# Dog For Sale



## beer-b-q (May 5, 2010)




----------



## mossymo (May 5, 2010)

I like it !!!


----------



## daddyzaring (May 5, 2010)

*PUPPY!!!!!*  I want him. lol


----------



## pitrow (May 5, 2010)

My buddy has a dog like that. Some kinda mastiff. Name's Hoss. I'm 6'1" and Hoss's nose'll hit me right about mid-belly without him even looking up. If he stands on his back legs he's taller than me. He can easily knock my 300 lb+ butt off my feet just by coming up and leaning against me.


----------



## silverwolf636 (May 5, 2010)

I don't think I would ask her out on a date.
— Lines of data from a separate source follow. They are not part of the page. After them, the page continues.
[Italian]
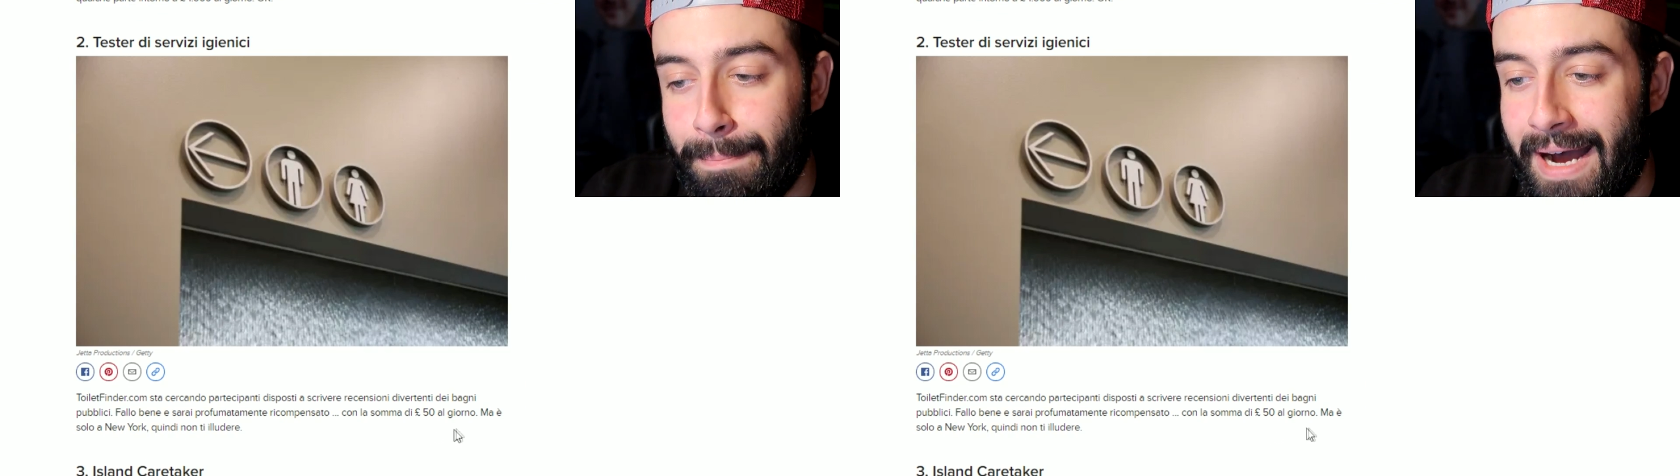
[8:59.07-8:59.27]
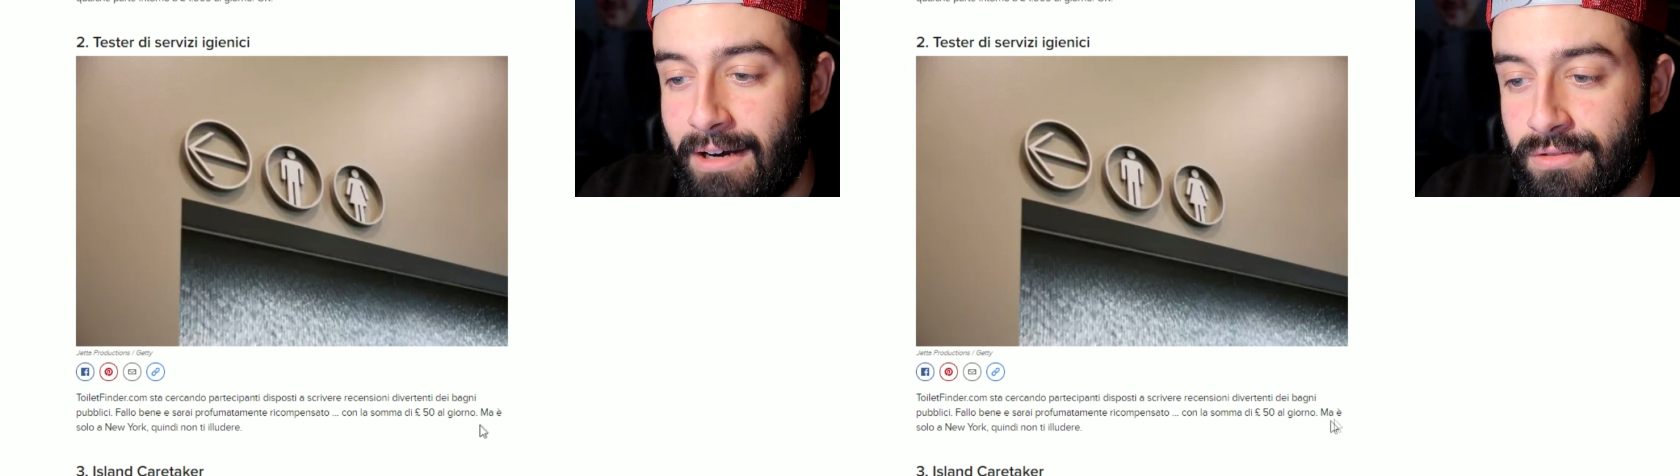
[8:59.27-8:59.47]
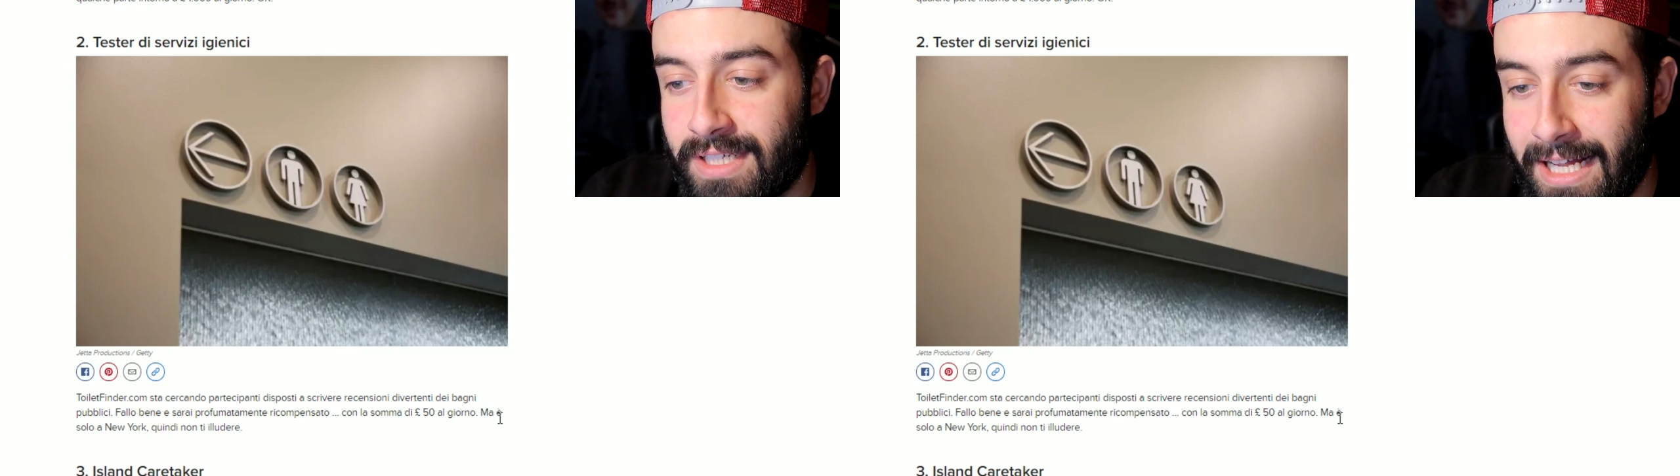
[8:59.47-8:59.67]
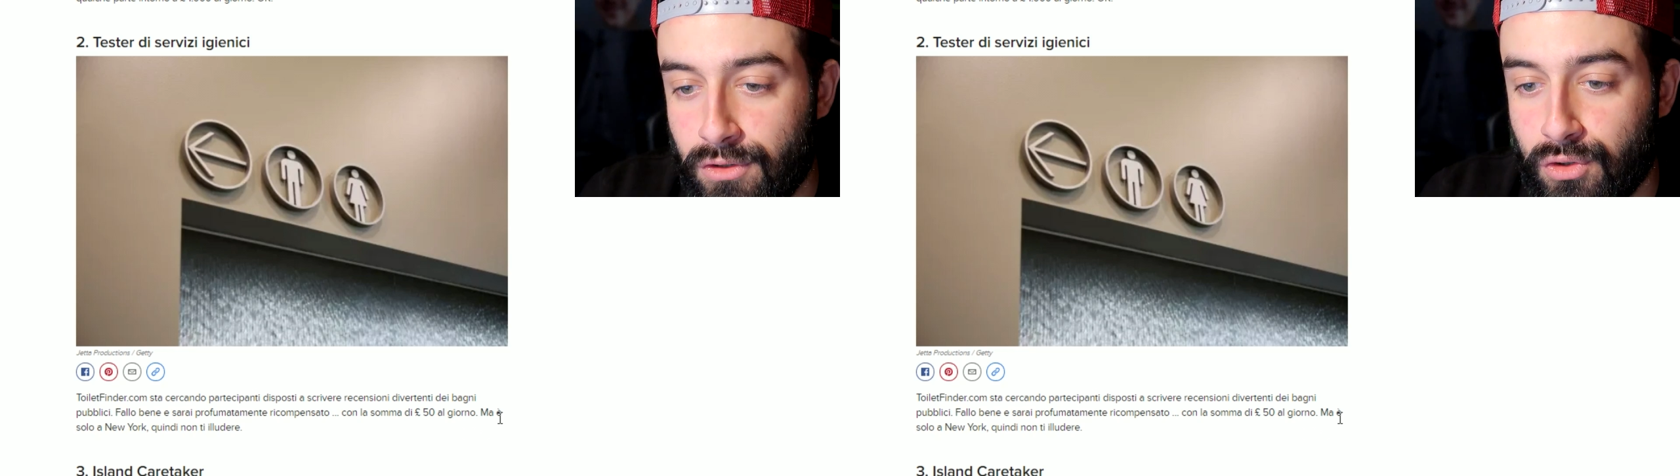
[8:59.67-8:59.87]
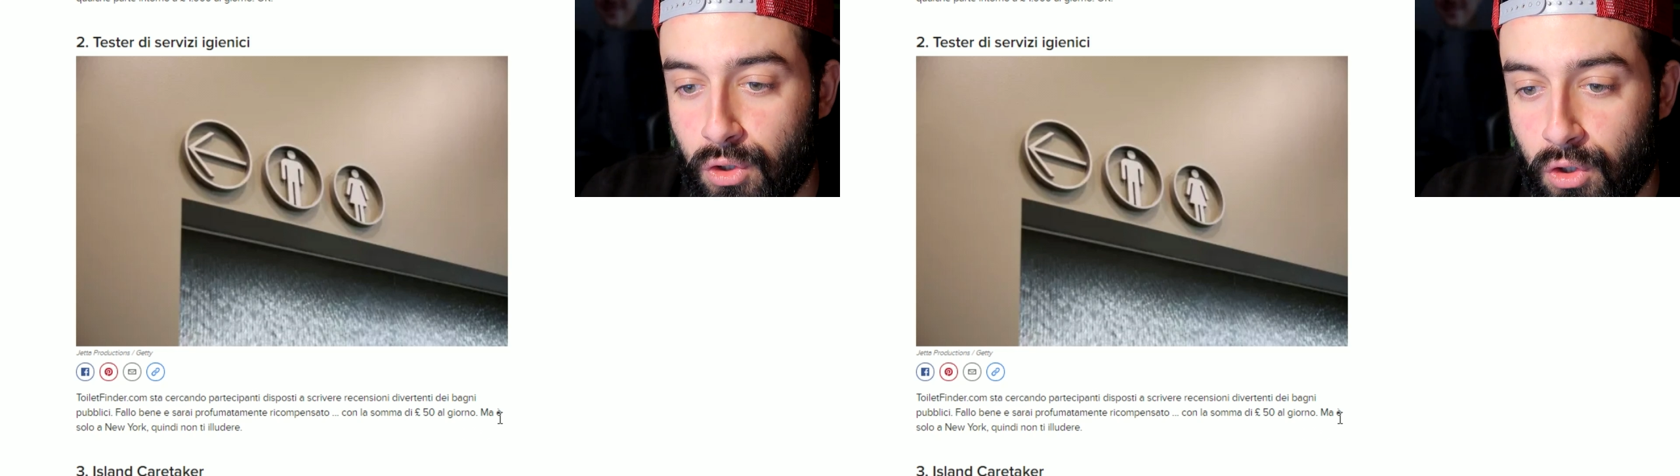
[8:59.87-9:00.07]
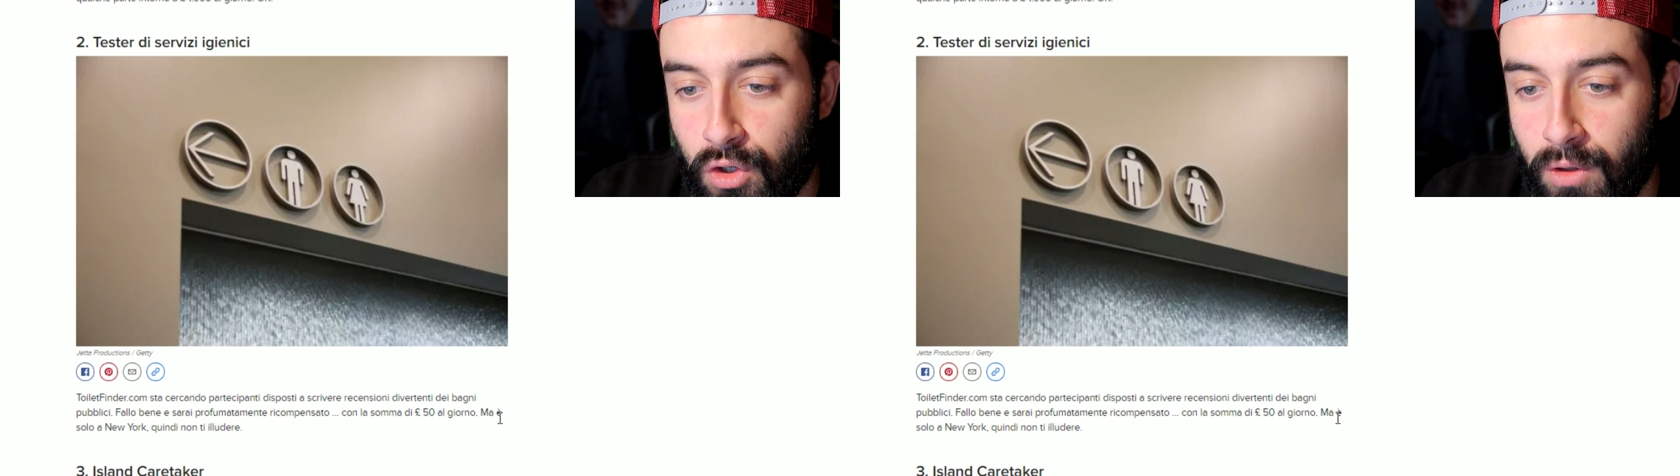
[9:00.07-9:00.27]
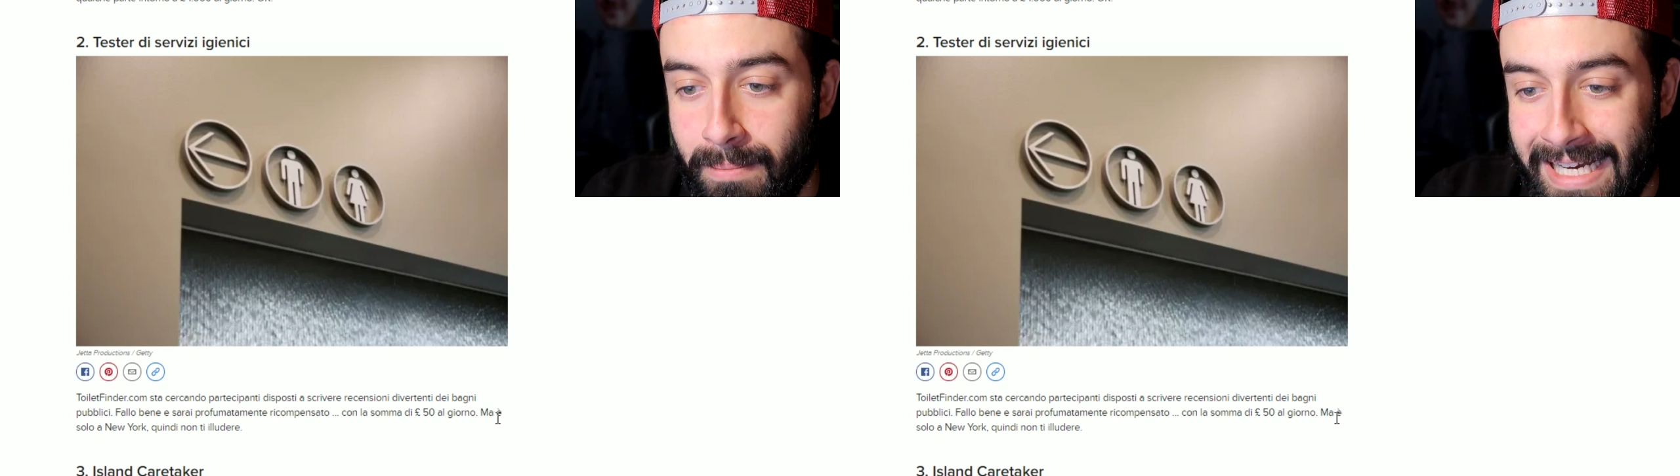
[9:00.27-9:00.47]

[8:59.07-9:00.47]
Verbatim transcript: pounds al giorno,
A matter of fact I bet she has a rough time gettin a date...
--ray--
(0||||0)


----------



## beer-b-q (May 6, 2010)

I bet she would be a cheaper date to feed than he would... http://i63.photobucket.com/albums/h151/pkcdirect/emoticons/sign10.gif


----------



## scarbelly (May 6, 2010)

Now that is funny - I bet he is warmer than her too!


----------



## forluvofsmoke (May 6, 2010)

LMAO!!!!!!!!!

He sure looks proud, and *very* attentive...n-i-c-e  d-o-g-g-y!!!

Eric


----------



## aeroforce100 (May 6, 2010)

Maybe that's why she is getting rid of the dog


----------



## south jersey bbq tim (May 6, 2010)

nice!!   lol


----------



## iluvribs (May 6, 2010)

what do you feed a dog like that?......anything he wants..cool dog


----------



## target (May 6, 2010)

The Legend of the Beast goes back a long time...And so, after a few weeks the pup grew into the Beast, and he grew big and he grew mean. So he could protect the junkyard with only one thing on his mind KILL EVERYONE THAT BROKE IN. And he did, and he liked it. The Police started getting phone calls reporting the missing thieves, the one's the beast had killed. It added up to about 120..173 guys. The beast was to good at his job. 
Because Mr. Myrtle asked until how long he had to keep the Beast chained up, he (Paladoris) said until 'Forever', 'Forever', 'Forever'. 

Anything that goes over that fence, stays there.becomes a property of the Beast until 'Forever'


----------